▶ WHAT IS EXPECTED:
Below are entries; copy exactly the lines from the one with "[00:24:02.73]" through the one with "[00:24:04.23]", both included, and leave out the rest.

▶ SUPPLIED MATERIAL:
════
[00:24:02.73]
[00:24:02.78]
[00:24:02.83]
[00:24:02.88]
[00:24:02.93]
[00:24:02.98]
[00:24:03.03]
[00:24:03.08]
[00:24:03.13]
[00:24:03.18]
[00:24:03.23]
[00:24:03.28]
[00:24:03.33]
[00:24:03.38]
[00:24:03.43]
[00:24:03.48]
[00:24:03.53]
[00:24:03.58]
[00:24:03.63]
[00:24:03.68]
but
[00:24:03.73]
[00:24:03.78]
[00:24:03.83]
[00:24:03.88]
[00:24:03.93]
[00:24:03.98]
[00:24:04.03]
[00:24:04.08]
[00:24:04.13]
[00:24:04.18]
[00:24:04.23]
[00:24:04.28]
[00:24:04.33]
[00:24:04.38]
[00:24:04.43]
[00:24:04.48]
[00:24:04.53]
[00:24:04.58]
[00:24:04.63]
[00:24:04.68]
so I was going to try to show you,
════
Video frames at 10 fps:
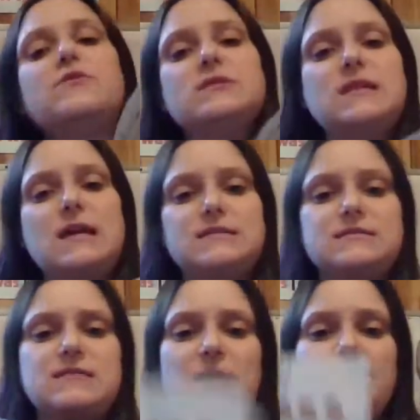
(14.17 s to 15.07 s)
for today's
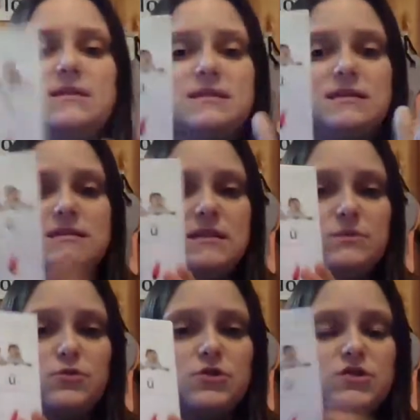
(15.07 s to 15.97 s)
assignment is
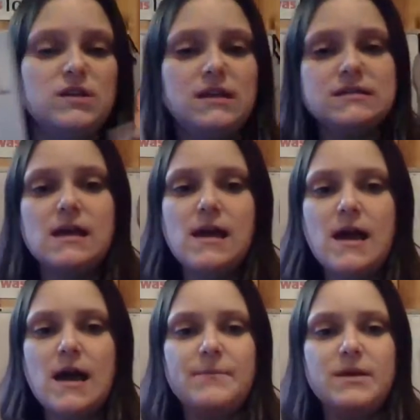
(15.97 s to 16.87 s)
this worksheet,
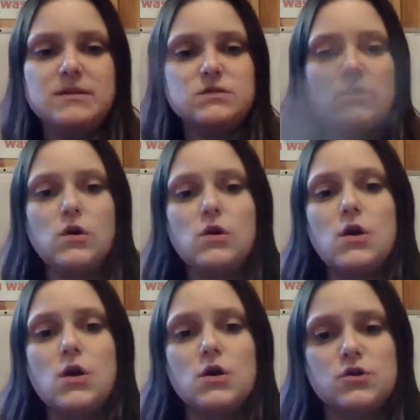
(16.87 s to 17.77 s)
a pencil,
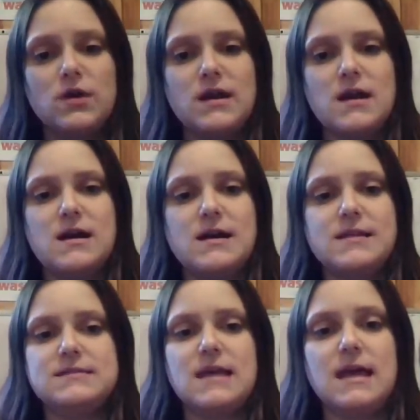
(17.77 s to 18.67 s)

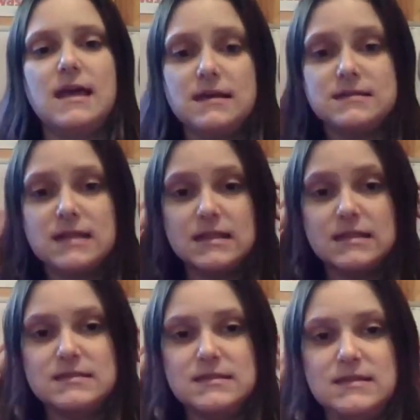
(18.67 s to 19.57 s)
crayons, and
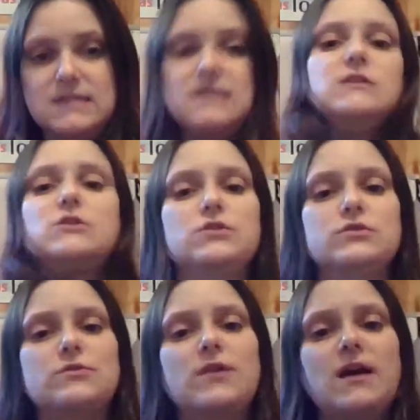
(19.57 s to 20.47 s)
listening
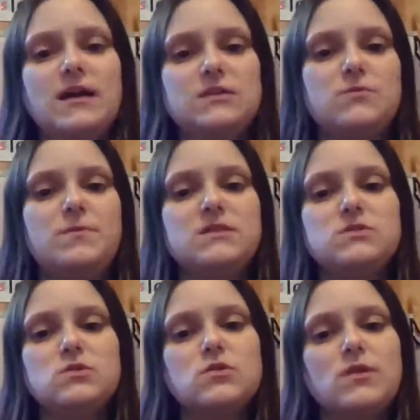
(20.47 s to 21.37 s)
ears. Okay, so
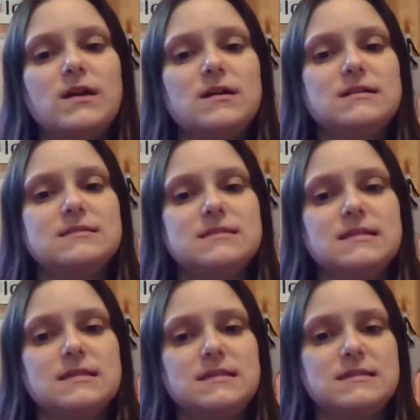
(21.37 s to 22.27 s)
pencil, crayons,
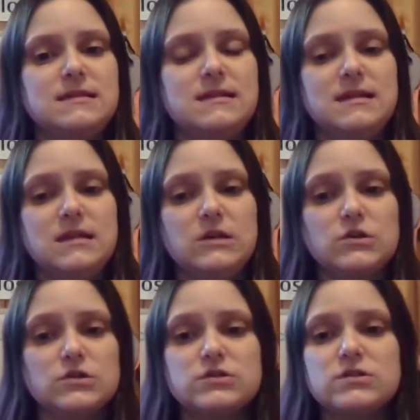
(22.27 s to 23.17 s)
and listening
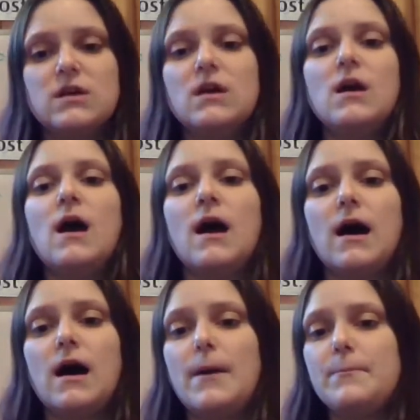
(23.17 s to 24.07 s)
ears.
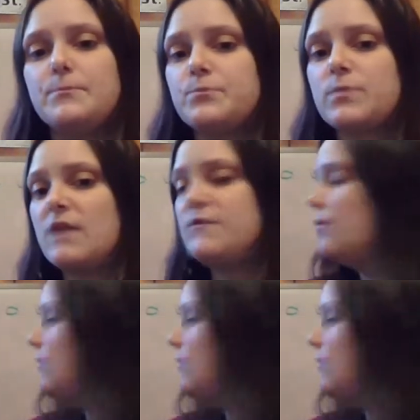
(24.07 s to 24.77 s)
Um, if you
════
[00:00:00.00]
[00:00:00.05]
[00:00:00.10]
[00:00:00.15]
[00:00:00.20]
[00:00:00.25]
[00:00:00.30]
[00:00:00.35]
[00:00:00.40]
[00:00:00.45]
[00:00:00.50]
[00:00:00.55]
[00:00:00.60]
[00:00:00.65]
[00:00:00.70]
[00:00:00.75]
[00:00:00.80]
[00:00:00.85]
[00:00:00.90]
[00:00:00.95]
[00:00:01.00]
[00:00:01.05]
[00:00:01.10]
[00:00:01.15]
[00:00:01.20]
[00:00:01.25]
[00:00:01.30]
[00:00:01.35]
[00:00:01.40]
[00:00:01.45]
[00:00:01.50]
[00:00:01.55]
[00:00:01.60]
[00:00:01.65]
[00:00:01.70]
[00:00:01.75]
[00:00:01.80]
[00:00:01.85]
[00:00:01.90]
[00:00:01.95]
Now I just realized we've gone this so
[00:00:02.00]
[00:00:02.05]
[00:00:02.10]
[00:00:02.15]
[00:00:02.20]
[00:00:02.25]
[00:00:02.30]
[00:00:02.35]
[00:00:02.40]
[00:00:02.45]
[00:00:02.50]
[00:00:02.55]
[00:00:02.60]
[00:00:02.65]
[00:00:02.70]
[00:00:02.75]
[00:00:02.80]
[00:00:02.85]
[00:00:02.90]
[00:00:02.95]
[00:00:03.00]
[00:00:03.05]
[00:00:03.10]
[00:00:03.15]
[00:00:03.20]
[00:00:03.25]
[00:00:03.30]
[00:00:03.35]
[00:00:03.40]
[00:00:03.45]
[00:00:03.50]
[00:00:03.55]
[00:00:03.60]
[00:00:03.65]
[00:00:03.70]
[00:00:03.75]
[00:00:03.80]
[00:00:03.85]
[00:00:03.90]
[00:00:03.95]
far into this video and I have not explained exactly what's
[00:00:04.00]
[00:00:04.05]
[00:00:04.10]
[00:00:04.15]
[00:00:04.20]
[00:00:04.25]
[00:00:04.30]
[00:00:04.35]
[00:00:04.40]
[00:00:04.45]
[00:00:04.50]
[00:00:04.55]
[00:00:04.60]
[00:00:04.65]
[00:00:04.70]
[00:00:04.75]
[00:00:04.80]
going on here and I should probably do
════
▶ TASK OUTPUT:
[00:24:02.73]
[00:24:02.78]
[00:24:02.83]
[00:24:02.88]
[00:24:02.93]
[00:24:02.98]
[00:24:03.03]
[00:24:03.08]
[00:24:03.13]
[00:24:03.18]
[00:24:03.23]
[00:24:03.28]
[00:24:03.33]
[00:24:03.38]
[00:24:03.43]
[00:24:03.48]
[00:24:03.53]
[00:24:03.58]
[00:24:03.63]
[00:24:03.68]
but
[00:24:03.73]
[00:24:03.78]
[00:24:03.83]
[00:24:03.88]
[00:24:03.93]
[00:24:03.98]
[00:24:04.03]
[00:24:04.08]
[00:24:04.13]
[00:24:04.18]
[00:24:04.23]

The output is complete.